----- DATA SUPPLIED

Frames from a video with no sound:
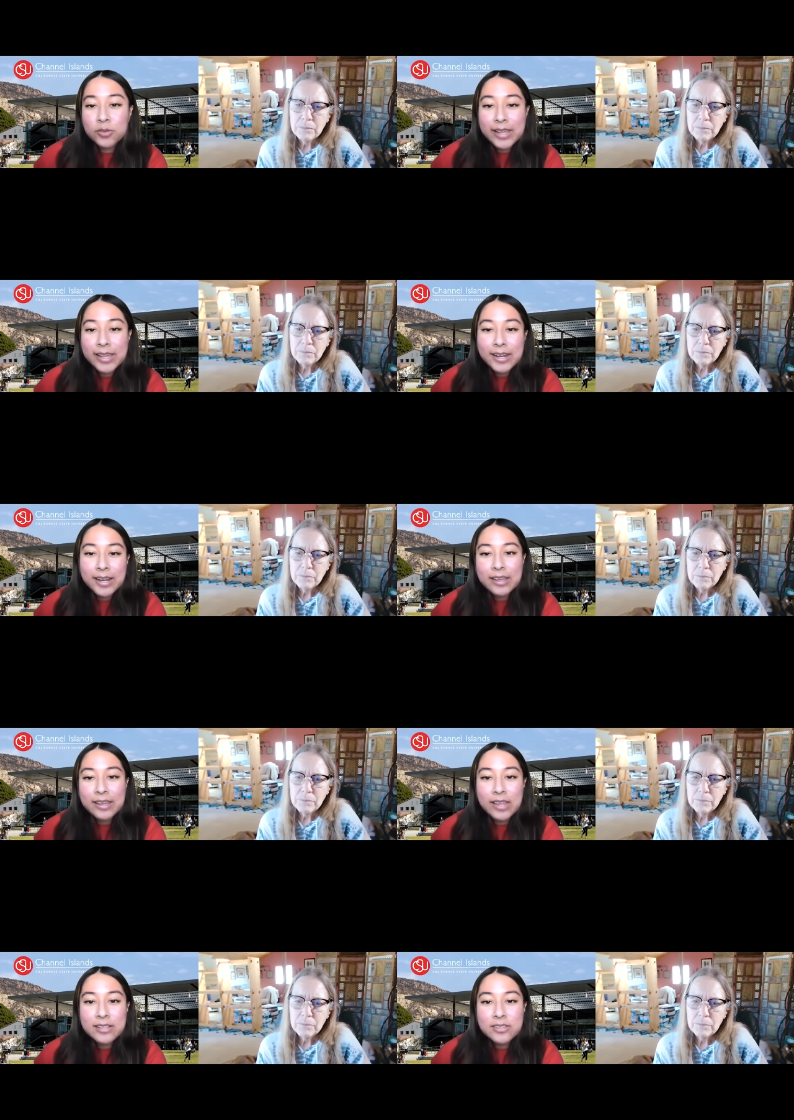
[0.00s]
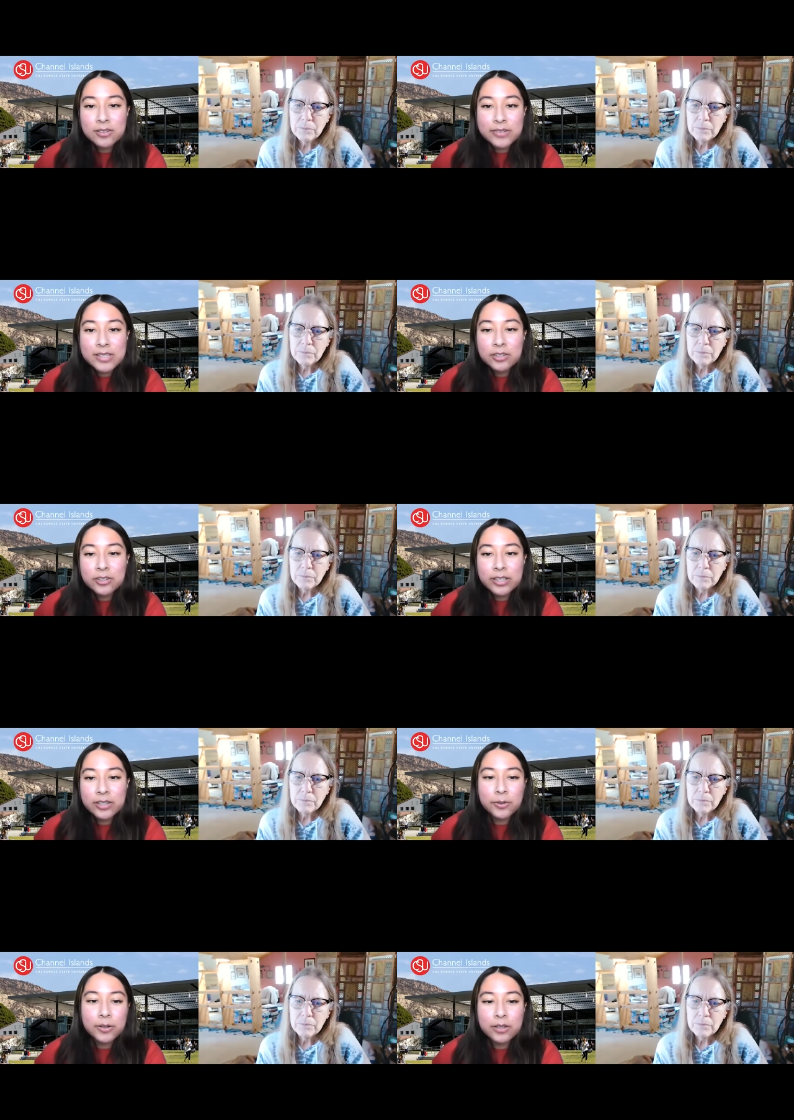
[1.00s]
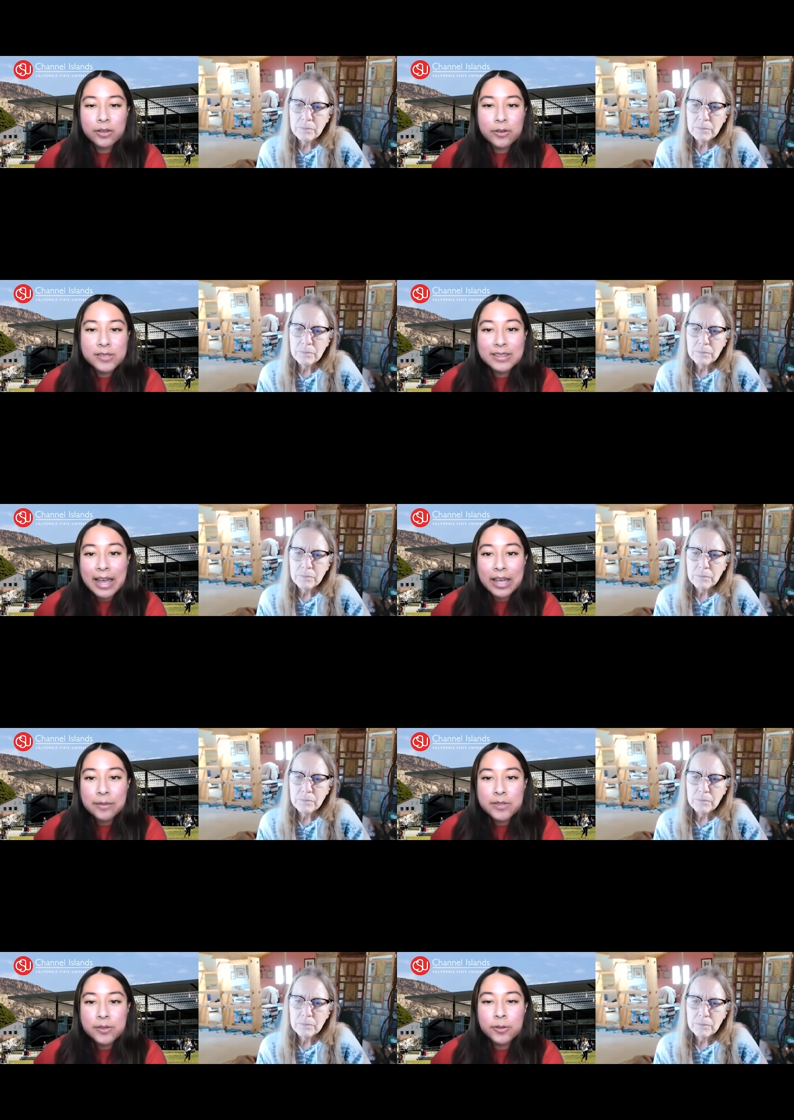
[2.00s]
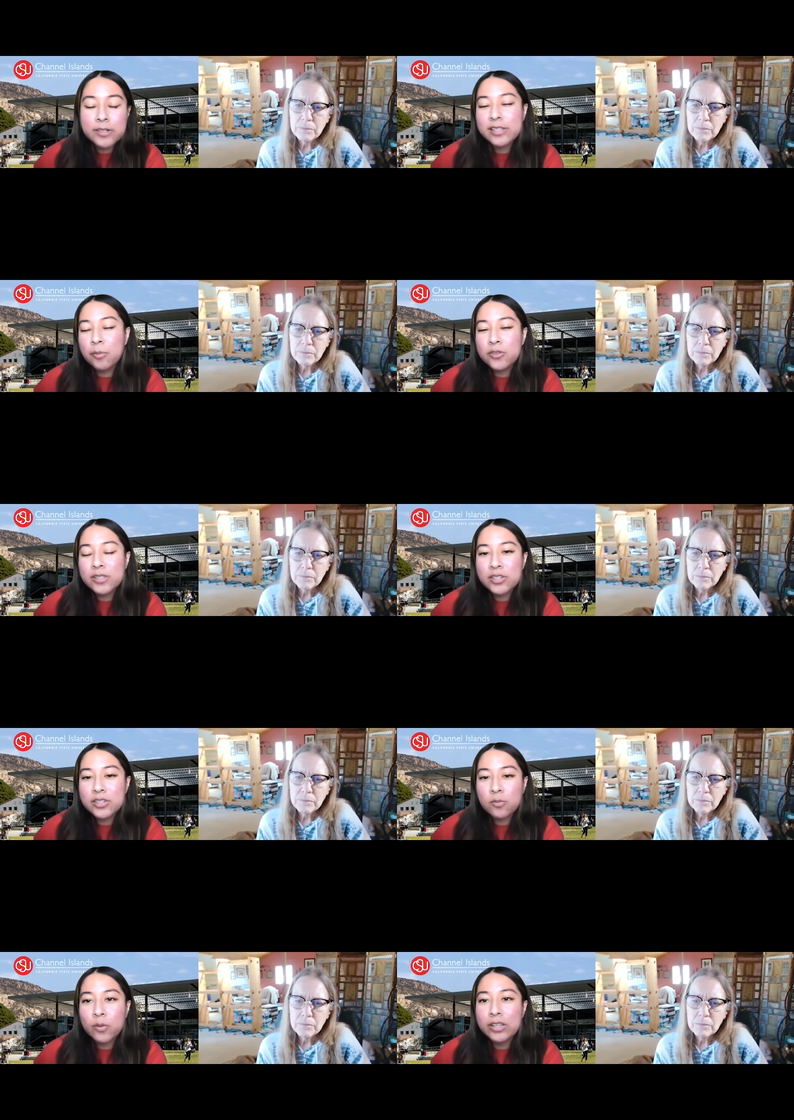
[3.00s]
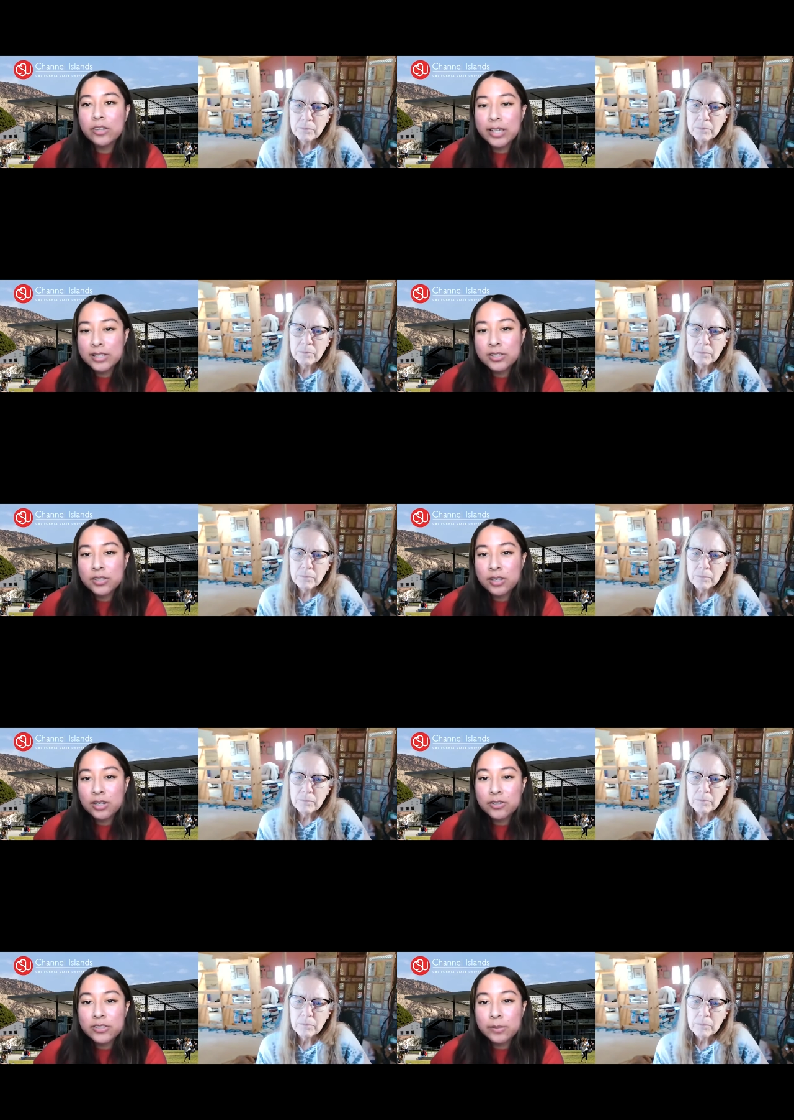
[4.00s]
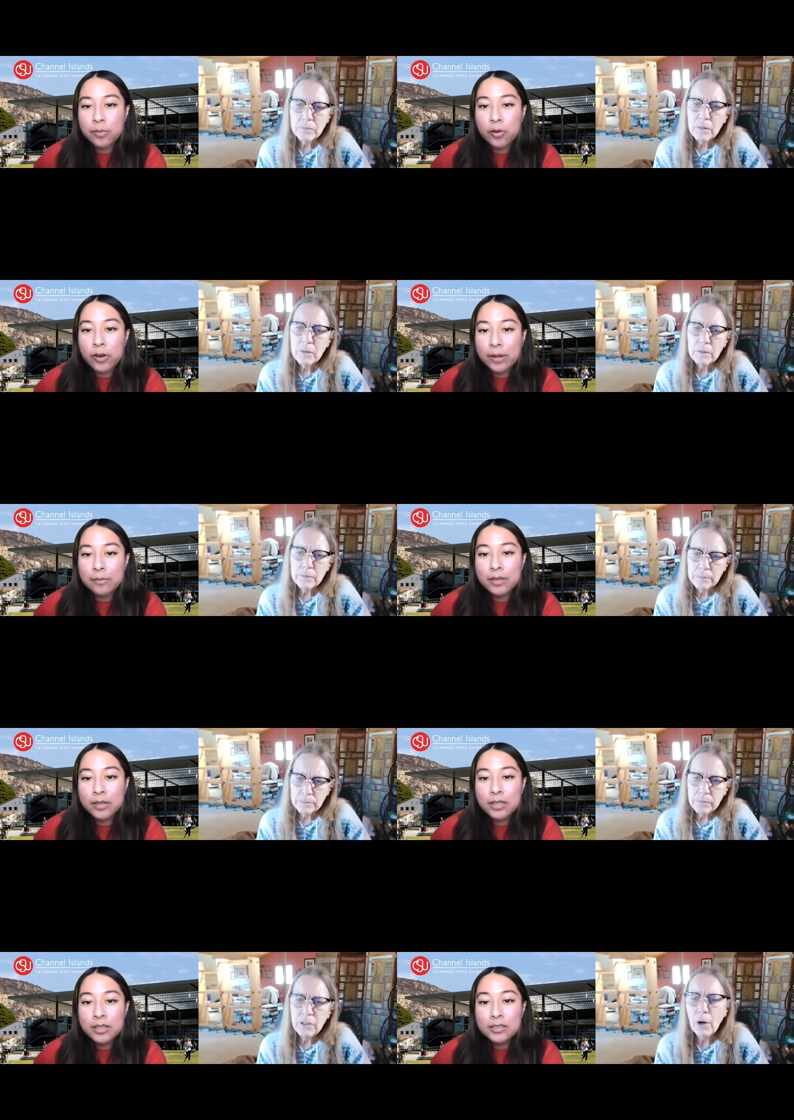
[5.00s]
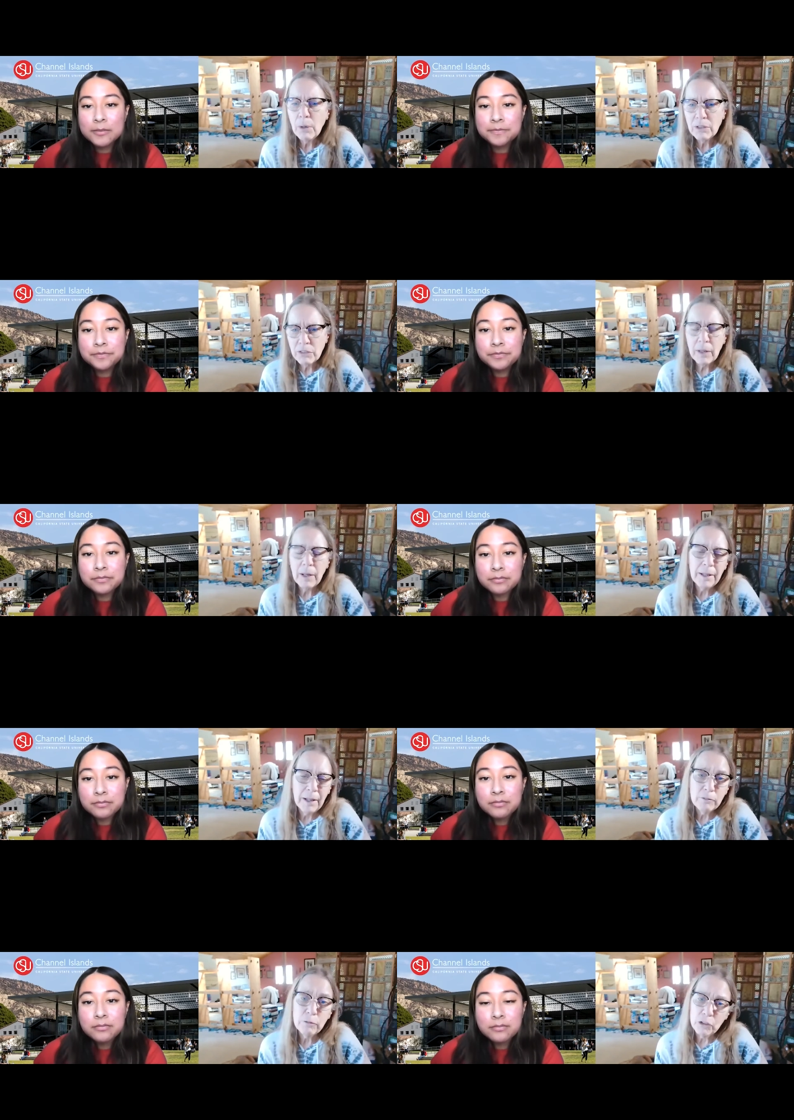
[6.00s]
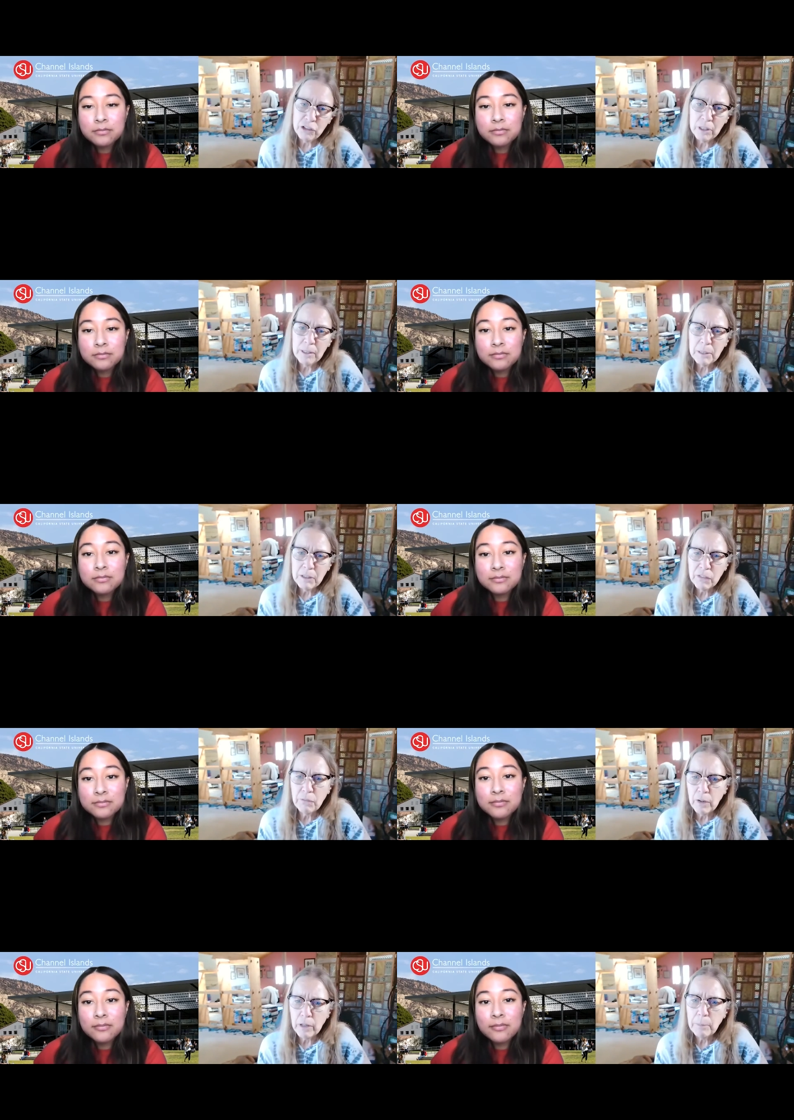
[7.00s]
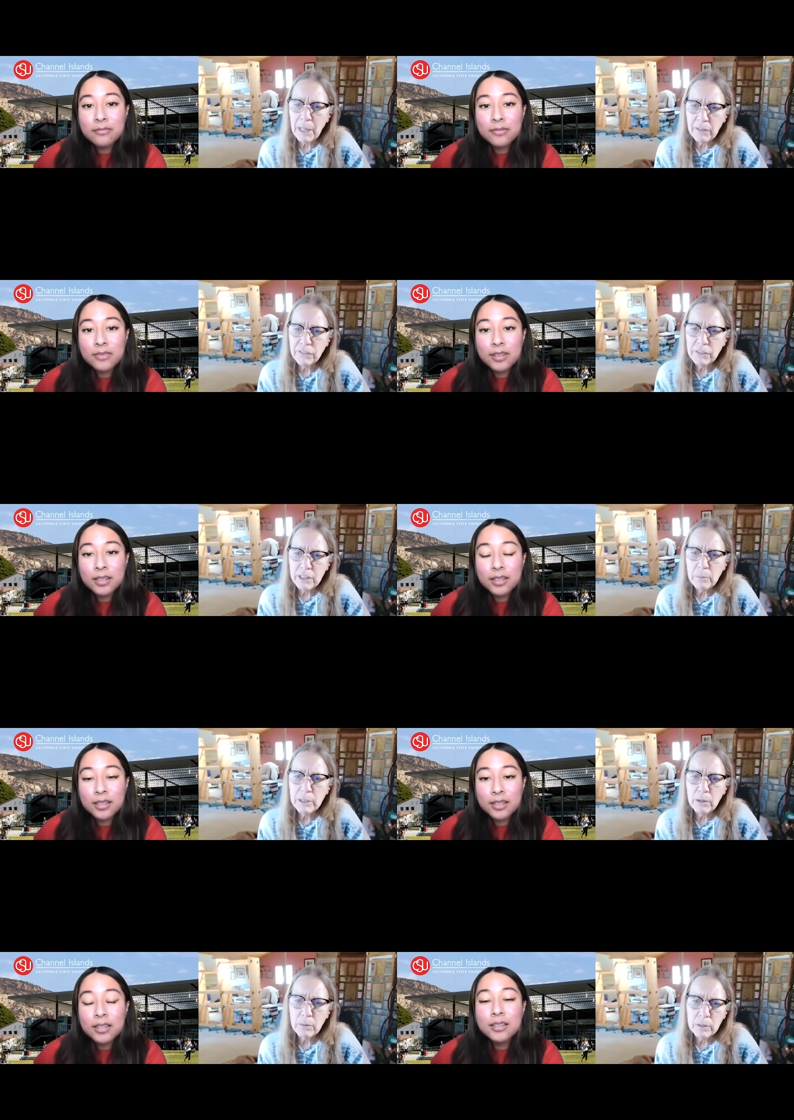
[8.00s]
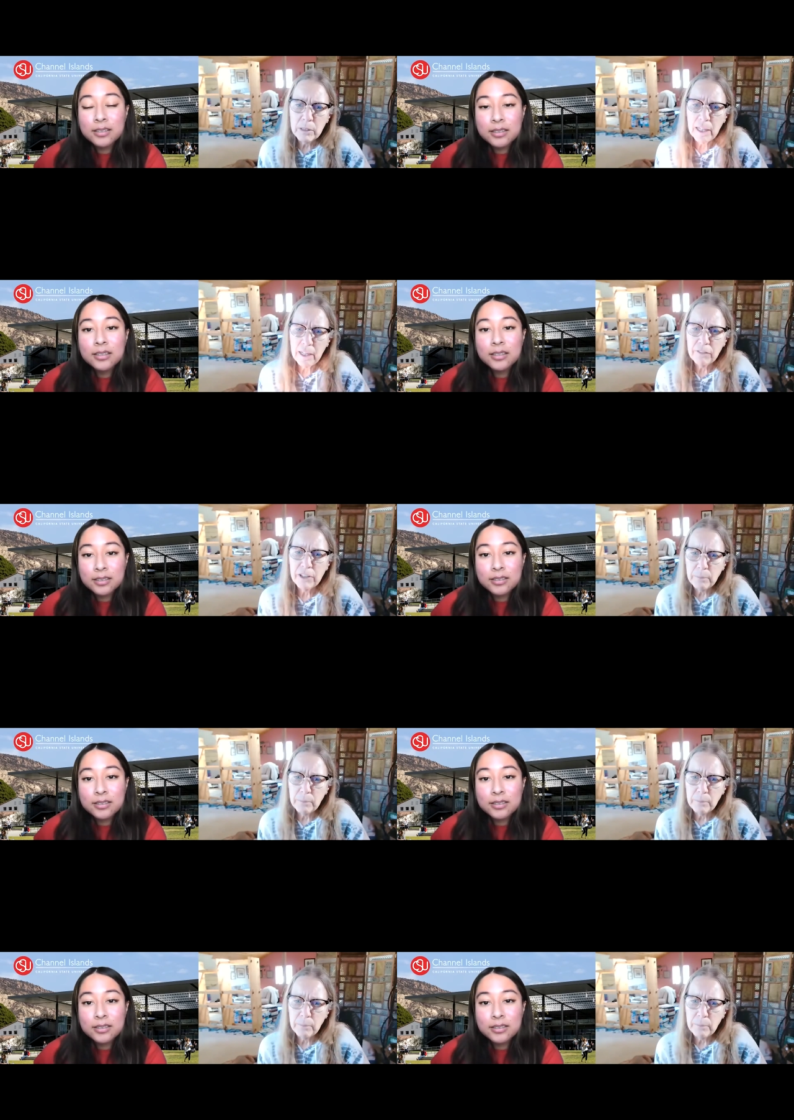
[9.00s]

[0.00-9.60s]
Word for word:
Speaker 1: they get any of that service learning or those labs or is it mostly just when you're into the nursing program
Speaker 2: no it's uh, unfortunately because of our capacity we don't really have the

----------

* REQUIRED ACTION: When you return the listing, keep each line exact and leave the pictures out.

* TASK SOLUTION:
Frames from a video with no sound:
[0.00s]
[1.00s]
[2.00s]
[3.00s]
[4.00s]
[5.00s]
[6.00s]
[7.00s]
[8.00s]
[9.00s]

[0.00-9.60s]
Word for word:
Speaker 1: they get any of that service learning or those labs or is it mostly just when you're into the nursing program
Speaker 2: no it's uh, unfortunately because of our capacity we don't really have the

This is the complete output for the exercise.